We’re advising tourists and migrants alike to give Kaikoura a wide berth over the next 18 months or so as the township turns into the NZ equivalent of an Australian “mining camp”. Around 400 workers are due to flood in to the small township (est. pop. 2,080) to start on reconstruction work.
“Alcohol fuelled violence and sexual disease”
According to the Marlborough Express…
Officials are concerned alcohol-fuelled violence and sexual disease consultations will surge in Kaikoura as hundreds of rebuild workers descend on the district.
Police, the Kaikoura District Council and Community and Public Health have set up a group to monitor the earthquake-hit town’s bars and off-licences, while night clinics and random drug tests are planned for workers…
The facility has been likened to those used in Australian mining camps.
Unbelievably, instead of lodging all the workers with local accommodation providers (many of whom are weeks away from bankruptcy due to low bookings) and grounding them within the community, they will be herded four to a unit in a 75 unit ‘mining camp‘ situated on Ludstone Road, near to West End on the fringe of town – incredibly, this is within metres of the local high school.

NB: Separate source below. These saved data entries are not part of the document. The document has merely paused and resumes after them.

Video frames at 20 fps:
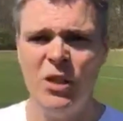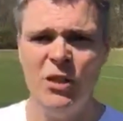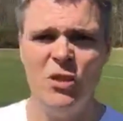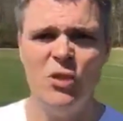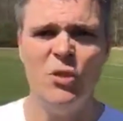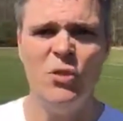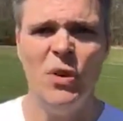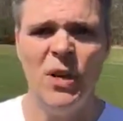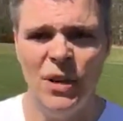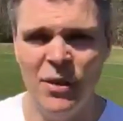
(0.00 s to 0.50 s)

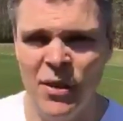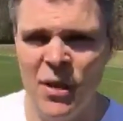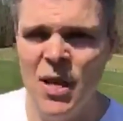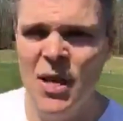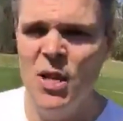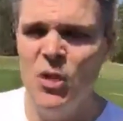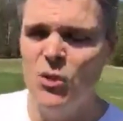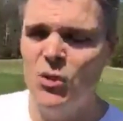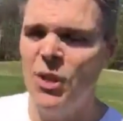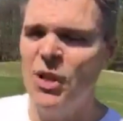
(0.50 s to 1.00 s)
strength.
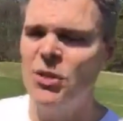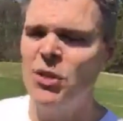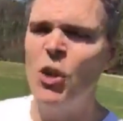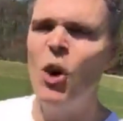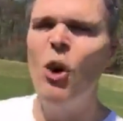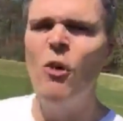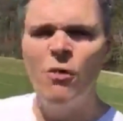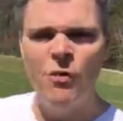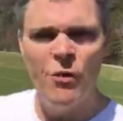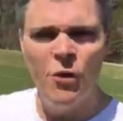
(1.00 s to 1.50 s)
So that's an
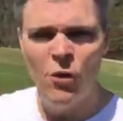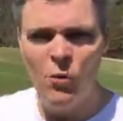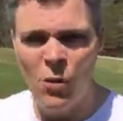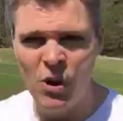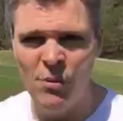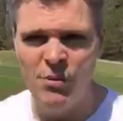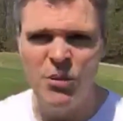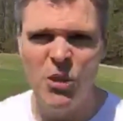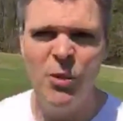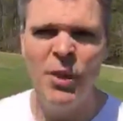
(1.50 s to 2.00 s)
overview of what
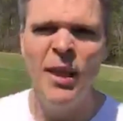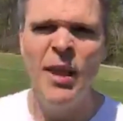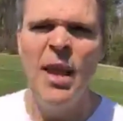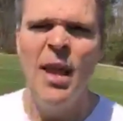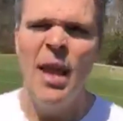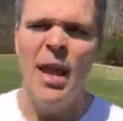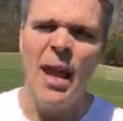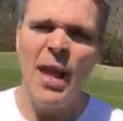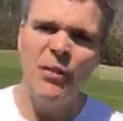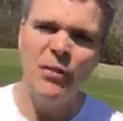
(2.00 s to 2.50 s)
I'm doing.
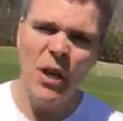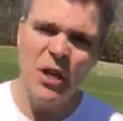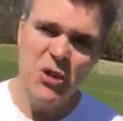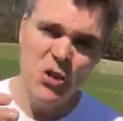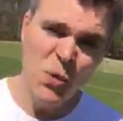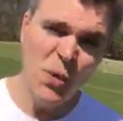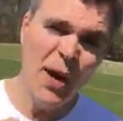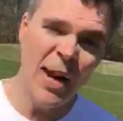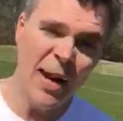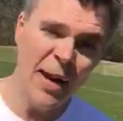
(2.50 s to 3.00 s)
As I
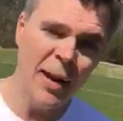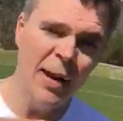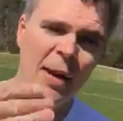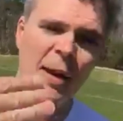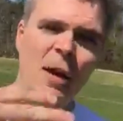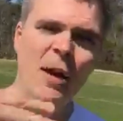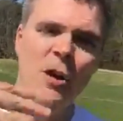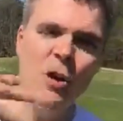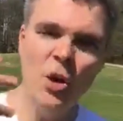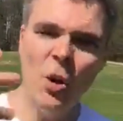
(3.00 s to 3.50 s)
train
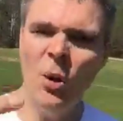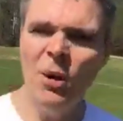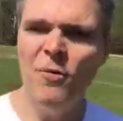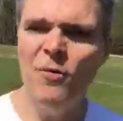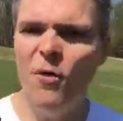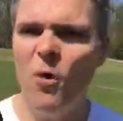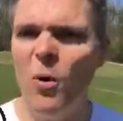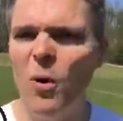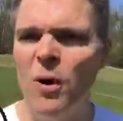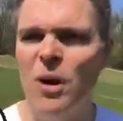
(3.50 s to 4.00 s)
going
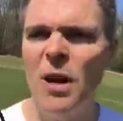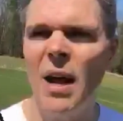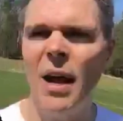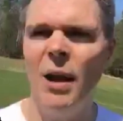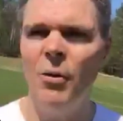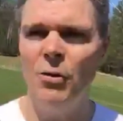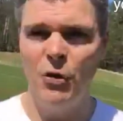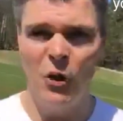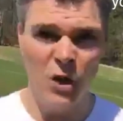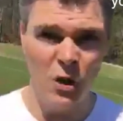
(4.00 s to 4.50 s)
forward,
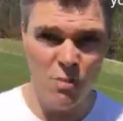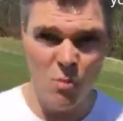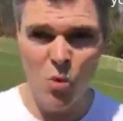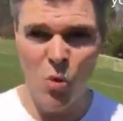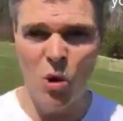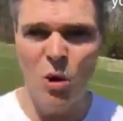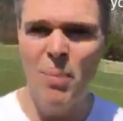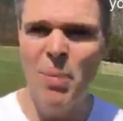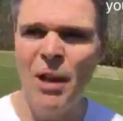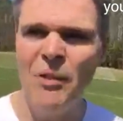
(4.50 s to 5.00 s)
I'll talk
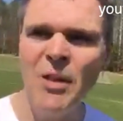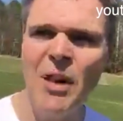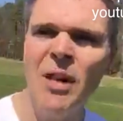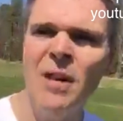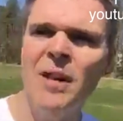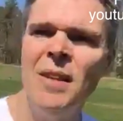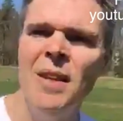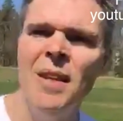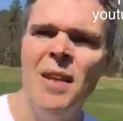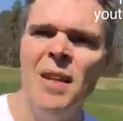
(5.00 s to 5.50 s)
more about
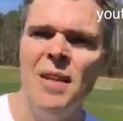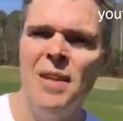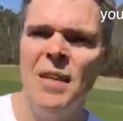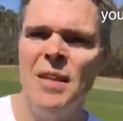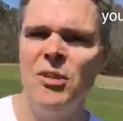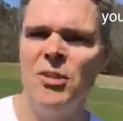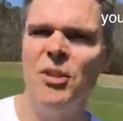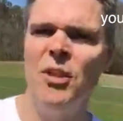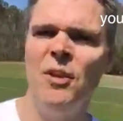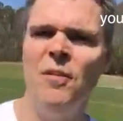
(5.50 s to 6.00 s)

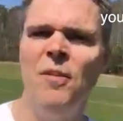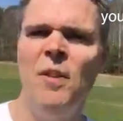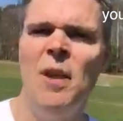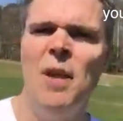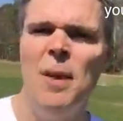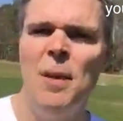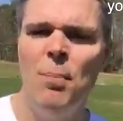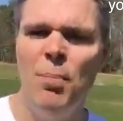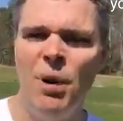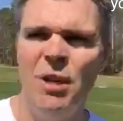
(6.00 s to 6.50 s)
that stuff,
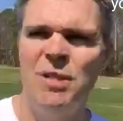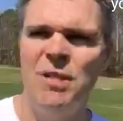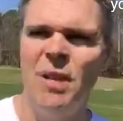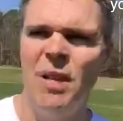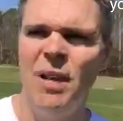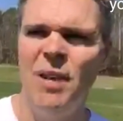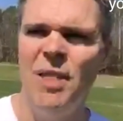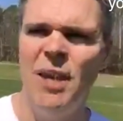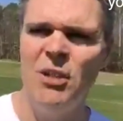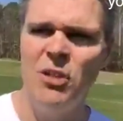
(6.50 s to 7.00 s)
but
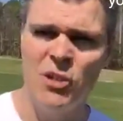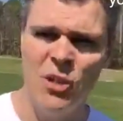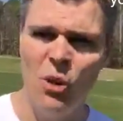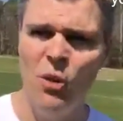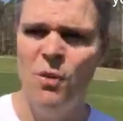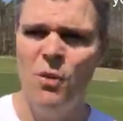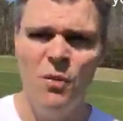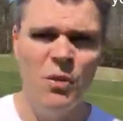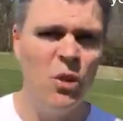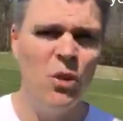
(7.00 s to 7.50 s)
that's an
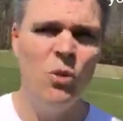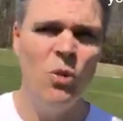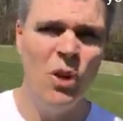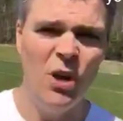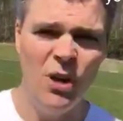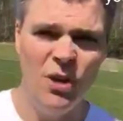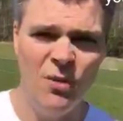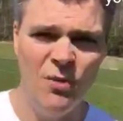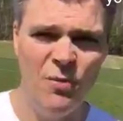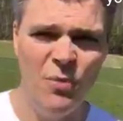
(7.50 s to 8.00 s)
overview
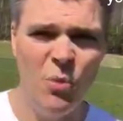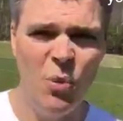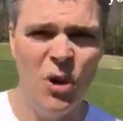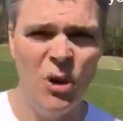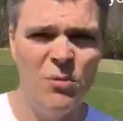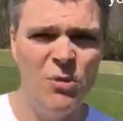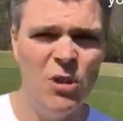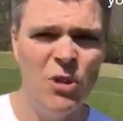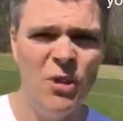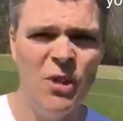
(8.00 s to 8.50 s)
of what
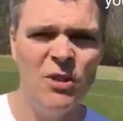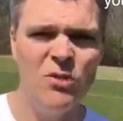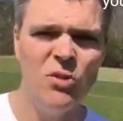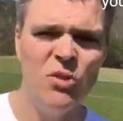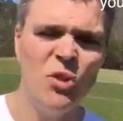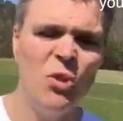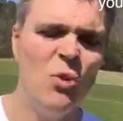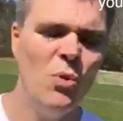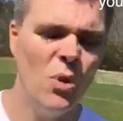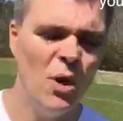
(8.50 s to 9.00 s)
I'm doing.
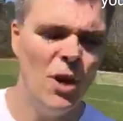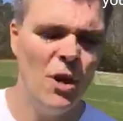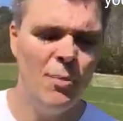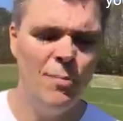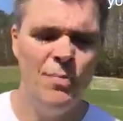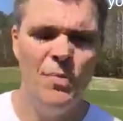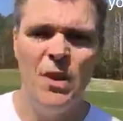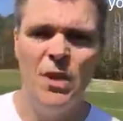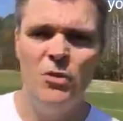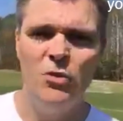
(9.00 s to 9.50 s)
So
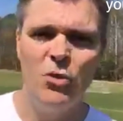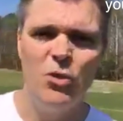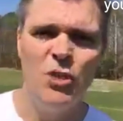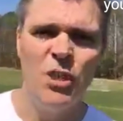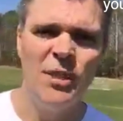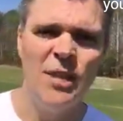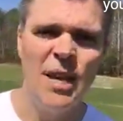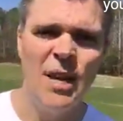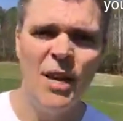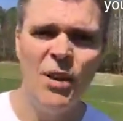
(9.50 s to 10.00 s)

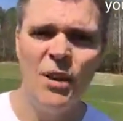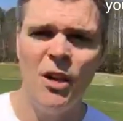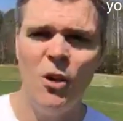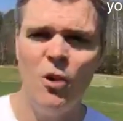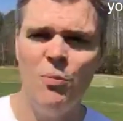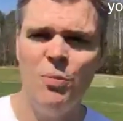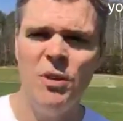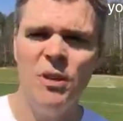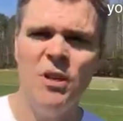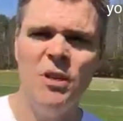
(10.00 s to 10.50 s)
check that out, and I
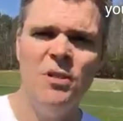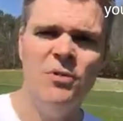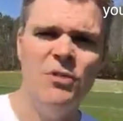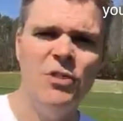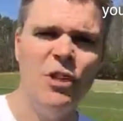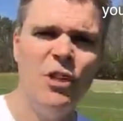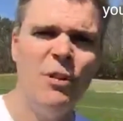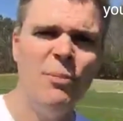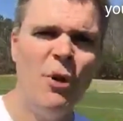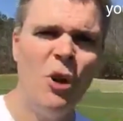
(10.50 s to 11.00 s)
hope to
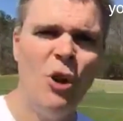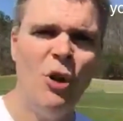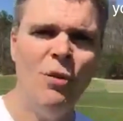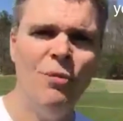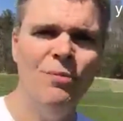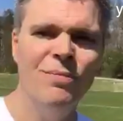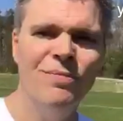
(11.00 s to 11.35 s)
see you tomorrow.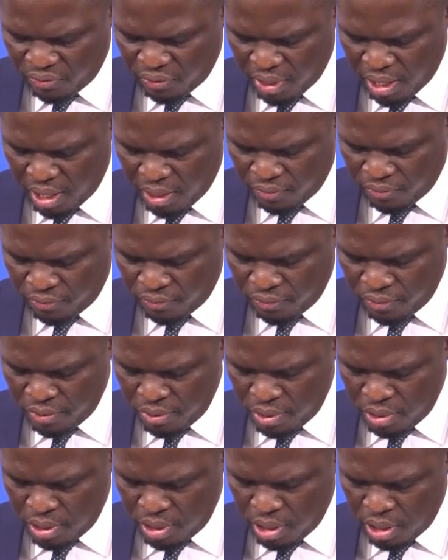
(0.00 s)
health
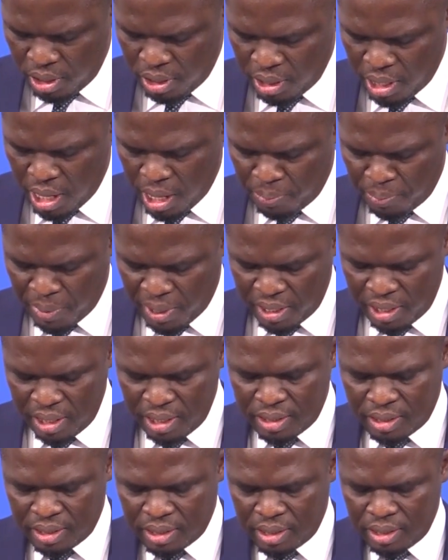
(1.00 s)
in the Upper
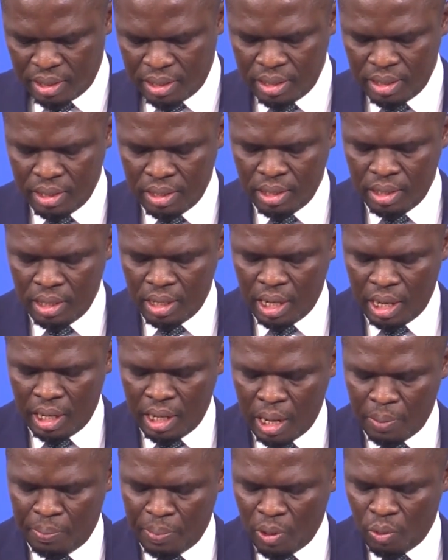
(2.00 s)
East
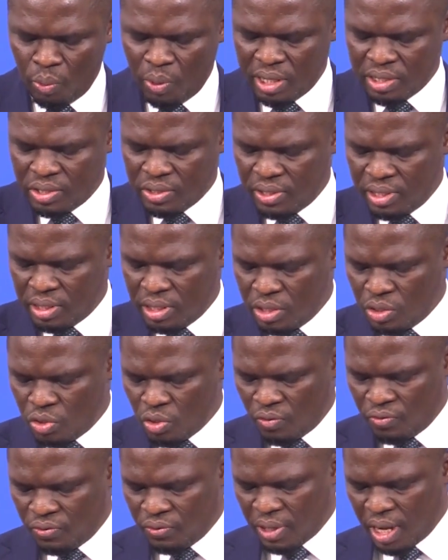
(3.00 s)
and Upper West regions
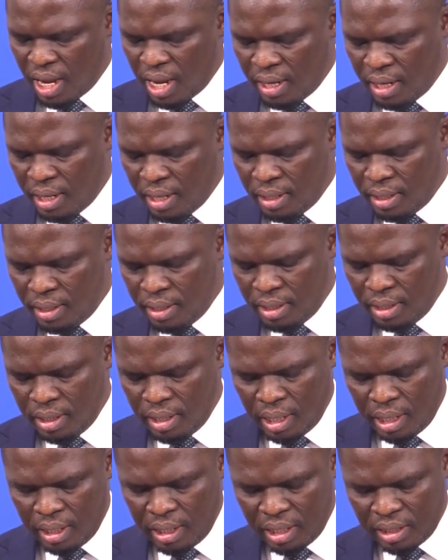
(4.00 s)
of Ghana
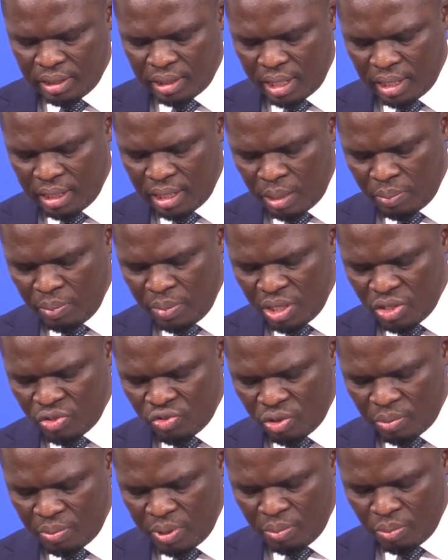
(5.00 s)
and the gender
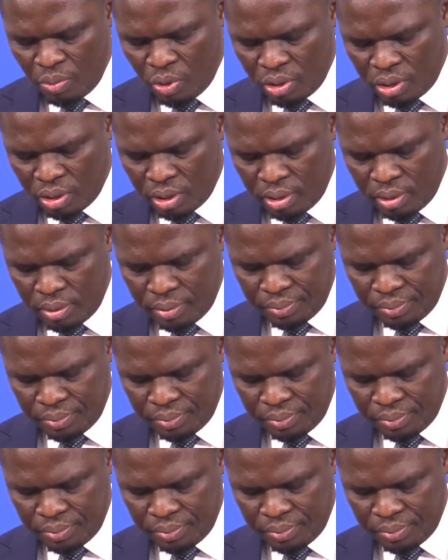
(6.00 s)
mainstreaming model.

New Zealand was never great at ‘joined up thinking’ and one has to wonder who benefits most from this arrangement ?
Meanwhile, Compass has won a lucrative catering contract said to be worth millions of dollars to look after the workers, further depriving local food providers of much needed trade.
Concerns about the camp, which is unlikely to be as well run as its Australian equivalents (these are said to be like “tight ships” with zero tolerance drug and alcohol policies) were raised during a during a Canterbury District Health Board committee earlier this month…
“Challenges” for Kaikoura included concerns about increases in violence due to alcohol consumption in the township, the mental health of the workforce, and increases in GP sexual health consultations.
In Christchurch, the number of confirmed cases and tests for sexual diseases increased following an influx of workers after the February 2011 earthquake.
At Thursday’s CDHB meeting, board member Anna Crighton said there “could be some challenges arising” in Kaikoura, prompting acting chairman Mark Solomon to say “there already is”.
“They were highlighted early through our recovery team because . . . those things do happen if you bring in a work camp to a degree,” he said.
There had been some minor alcohol-related violent incidents early in Kaikoura’s post-quake recovery.“We heard of incidents very early on.
“It’s strange to say, but we need some more bars in town, now how weird is that? Because we’ve lost half a dozen outlets . . . and there was some issues.
“I think it’s OK, but the thing’s going to ramp up and it’s something we’re going to have to watch,” Gray said…
Mr Gray will have to be great deal more proactive than simply watching and monitoring. Pity the poor residents of Kaikoura, they’ve suffered enough without this madness that is about to descend on them.
Interestingly, the person in charge (an Australian senior exec) who is credited with bringing in the camp from Australia, has just resigned from his post.